La politica internazionale dell’Italia dalle origini della Repubblica a oggi

Press Meeting

Michele Valensise, già Segretario Generale alla Farnesina, traccia la storia dell’Italia con la competenza di quarant’anni di carriera diplomatica

Proseguono gli appuntamenti nella sala Illumia che accompagnano la mostra “L’incontro con l’altro: genio della Repubblica. 1946 – 2016” allestita in C1. Massimo Bernardini, giornalista e conduttore televisivo, ha incontrato Michele Valensise, quarant’anni di carriera diplomatica alle spalle: il suo ultimo incarico è stato quello di Segretario Generale alla Farnesina. Adesso costruisce ponti in altro modo: è vice presidente esecutivo di Astaldi spa. “Vogliamo verificare – esordisce Bernardini – se lo stile del ‘Tu sei un bene per me’ è applicabile al mondo delle relazioni internazionali” e chiede all’ospite che stile ha usato la Repubblica italiana nei suoi primi settant’anni di vita.

“La politica esterna e quella interna della Repubblica sono state molto collegate – risponde Valensise – alla mostra ho guardato un video che riprende De Gasperi nel ’49, allora Presidente del Consiglio. Alla sottoscrizione del patto Nato, disse: ‘È il presupposto per mirare al traguardo dell’Unione Europea’. In seguito anche i socialisti e i comunisti approvarono il trattato che prima avevano osteggiato. Erano strategie a lungo termine, convenienti”. Per Valensise il legame tra politica interna ed estera è stata una costante nella storia della nostra Repubblica. Si rivolge al giornalista: “Posso prendermi qualche libertà? Erano scelte condivise tra il centrodestra e il centrosinistra. Poi è apparso il Movimento Cinque Stelle con idee non convergenti in politica estera. Staremo a vedere cosa succede”.

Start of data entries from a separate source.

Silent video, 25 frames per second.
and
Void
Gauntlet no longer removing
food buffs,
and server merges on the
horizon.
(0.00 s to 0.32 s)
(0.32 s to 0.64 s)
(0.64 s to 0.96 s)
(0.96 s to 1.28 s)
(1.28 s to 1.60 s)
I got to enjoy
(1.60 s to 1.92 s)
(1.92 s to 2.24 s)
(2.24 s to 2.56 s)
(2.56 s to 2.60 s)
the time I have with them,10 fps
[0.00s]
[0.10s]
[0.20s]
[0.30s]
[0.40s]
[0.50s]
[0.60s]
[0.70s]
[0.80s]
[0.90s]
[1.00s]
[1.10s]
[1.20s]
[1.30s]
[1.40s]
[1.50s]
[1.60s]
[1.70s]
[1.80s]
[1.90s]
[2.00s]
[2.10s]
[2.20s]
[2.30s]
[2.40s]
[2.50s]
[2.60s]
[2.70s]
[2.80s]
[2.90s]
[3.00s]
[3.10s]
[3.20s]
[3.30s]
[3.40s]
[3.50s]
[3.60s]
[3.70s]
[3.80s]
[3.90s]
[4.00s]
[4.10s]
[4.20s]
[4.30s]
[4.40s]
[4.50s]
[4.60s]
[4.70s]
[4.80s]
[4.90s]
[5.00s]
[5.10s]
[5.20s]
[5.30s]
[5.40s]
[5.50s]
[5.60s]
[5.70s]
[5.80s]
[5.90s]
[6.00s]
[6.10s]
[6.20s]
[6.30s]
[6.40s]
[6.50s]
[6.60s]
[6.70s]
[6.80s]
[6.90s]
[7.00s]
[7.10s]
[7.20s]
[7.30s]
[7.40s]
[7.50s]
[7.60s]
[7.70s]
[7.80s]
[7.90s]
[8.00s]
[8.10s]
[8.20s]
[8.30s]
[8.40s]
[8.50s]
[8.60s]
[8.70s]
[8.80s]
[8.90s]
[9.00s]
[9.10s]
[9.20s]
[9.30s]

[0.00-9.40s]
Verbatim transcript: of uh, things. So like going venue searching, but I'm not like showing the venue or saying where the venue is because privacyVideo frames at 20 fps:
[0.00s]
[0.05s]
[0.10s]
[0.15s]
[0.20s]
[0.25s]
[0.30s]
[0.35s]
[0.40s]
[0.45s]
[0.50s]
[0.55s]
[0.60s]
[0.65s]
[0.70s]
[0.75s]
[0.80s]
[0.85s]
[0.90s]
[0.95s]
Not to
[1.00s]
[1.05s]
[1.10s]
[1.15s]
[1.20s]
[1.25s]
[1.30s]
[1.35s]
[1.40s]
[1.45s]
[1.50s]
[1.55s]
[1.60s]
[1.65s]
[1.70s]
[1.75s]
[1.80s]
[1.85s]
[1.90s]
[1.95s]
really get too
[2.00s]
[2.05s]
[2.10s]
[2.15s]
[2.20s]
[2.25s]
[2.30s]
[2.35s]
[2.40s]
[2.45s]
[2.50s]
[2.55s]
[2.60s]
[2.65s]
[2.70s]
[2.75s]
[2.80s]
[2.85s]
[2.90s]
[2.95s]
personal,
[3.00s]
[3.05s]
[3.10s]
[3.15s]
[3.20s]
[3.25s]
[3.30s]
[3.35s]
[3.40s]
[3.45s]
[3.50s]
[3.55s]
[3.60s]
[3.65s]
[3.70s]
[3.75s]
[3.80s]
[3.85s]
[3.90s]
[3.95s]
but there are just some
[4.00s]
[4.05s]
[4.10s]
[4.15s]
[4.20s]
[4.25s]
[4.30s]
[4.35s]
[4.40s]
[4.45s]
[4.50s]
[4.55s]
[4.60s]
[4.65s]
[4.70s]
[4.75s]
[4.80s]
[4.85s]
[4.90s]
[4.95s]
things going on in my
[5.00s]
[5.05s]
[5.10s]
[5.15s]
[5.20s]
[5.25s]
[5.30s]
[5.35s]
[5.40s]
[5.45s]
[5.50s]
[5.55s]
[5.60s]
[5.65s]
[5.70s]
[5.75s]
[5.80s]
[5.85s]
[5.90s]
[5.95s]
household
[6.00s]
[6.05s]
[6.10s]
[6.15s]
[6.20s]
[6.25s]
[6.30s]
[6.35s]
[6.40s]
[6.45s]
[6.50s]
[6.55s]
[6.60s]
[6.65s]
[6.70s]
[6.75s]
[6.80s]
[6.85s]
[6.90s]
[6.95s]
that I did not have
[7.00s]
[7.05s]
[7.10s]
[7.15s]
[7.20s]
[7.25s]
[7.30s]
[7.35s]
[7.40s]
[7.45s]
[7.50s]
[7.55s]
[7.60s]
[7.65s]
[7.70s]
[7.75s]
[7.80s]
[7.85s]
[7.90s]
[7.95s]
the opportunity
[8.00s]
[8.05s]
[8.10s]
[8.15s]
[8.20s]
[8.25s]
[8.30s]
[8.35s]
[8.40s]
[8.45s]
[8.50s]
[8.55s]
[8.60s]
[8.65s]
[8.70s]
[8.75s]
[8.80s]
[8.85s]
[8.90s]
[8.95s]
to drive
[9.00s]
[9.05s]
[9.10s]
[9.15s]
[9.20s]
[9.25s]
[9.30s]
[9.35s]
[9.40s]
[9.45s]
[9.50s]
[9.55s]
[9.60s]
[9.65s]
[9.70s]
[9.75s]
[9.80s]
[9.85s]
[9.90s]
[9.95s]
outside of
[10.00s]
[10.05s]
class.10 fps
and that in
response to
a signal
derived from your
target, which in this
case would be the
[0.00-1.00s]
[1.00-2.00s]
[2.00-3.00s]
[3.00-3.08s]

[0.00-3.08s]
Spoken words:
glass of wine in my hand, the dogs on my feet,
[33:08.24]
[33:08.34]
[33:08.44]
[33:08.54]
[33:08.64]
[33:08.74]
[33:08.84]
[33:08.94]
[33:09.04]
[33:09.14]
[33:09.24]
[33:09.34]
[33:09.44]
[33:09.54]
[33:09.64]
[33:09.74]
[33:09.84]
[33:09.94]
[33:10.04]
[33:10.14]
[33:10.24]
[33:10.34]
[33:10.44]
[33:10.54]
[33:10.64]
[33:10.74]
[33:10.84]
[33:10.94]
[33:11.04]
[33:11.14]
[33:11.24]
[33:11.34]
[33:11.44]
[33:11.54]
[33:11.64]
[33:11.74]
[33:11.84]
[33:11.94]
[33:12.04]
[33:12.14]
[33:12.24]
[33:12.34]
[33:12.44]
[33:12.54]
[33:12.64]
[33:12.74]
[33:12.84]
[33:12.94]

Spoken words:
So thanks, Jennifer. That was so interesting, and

“La politica estera – prosegue il diplomatico – serve a tutelare l’interesse nazionale che supera l’alternanza di questo o quel Governo”. Deve garantire la stabilità della regione europea e mediterranea e la sua conseguente sicurezza, far sì che i nostri mercati siano aperti e competitivi, che le relazioni con gli altri paesi siano franche senza intenti nascosti, che i paesi in via di sviluppo emergano, che le comunità italiane nel mondo giochino un ruolo importante: “Non possiamo ricordarci di loro appena per le votazioni, sono la punta di diamante delle nostre tradizioni”.

La caduta del muro di Berlino ha spezzato in due la storia: “Prima della caduta, dopo la caduta. Due epoche con modi diversi di concepire la politica estera. Prima c’erano i blocchi russo e americano, la guerra fredda. Un equilibrio pericoloso eppure stabile. Cambia la posizione dell’Italia che aveva il ruolo certo di alleato affidabile”. Eravamo capaci di prendere decisioni forti: Valensise ricorda quando agli inizi degli anni Ottanta schierammo gli euromissili contro l’Unione sovietica, decisione poi seguita dalla Germania. O quando nell’82 andammo a Beirut ad aiutare la pace dopo il massacro di Sabra e Shatila.

“Sta nel tema del Meeting riconoscere le ragioni prevalenti dello rimanere insieme anziché divisi – prosegue il relatore – il destino dell’Italia è da vedere assieme al destino dei nostri partner europei: siamo portatori di una storia invidiabile, quella dell’integrazione tra i popoli. L’Inghilterra che si è staccata è stato un colpo: l’Europa ha perso una parte di sé. Ma gli Stati non possono organizzarsi in base al consenso”.

Nel 2017 l’Italia sarà presidente del G7, siederà all’Onu in Consiglio di Sicurezza. “Possiamo fare una politica estera lungimirante. Serve un governo stabile. ‘Tu sei un bene per me’ si può applicare a un paese come l’Italia pronto a difendere i propri interessi e a dialogare in un mondo dove c’è bisogno di dialogo”.

Rispondendo alla domanda di uno studente, se ha un episodio da raccontare della sua carriera di diplomatico, Valensise risponde: “Nel luglio del ’97 abitavo a Sarajevo. Il maestro Muti volle un concerto, invitando le parti in guerra e chiese a me di organizzarlo. Si svolse nel palazzetto dello sport e fu un successo, tanto che il maestro concesse un bis. Scelse il coro del Nabucco. Tutta la platea, fatta di tagliagole di diverse etnie, si alzò a cantarlo, in italiano. Guarda, non era facile stare nei Balcani, non sapevamo molto di loro. Gli ex bosniaci, invece, e gli abitanti di Sarajevo in particolare, sapevano tutto di noi, tutto. E questo conferma che l’incontro con l’altro è davvero il genio della nostra Repubblica”.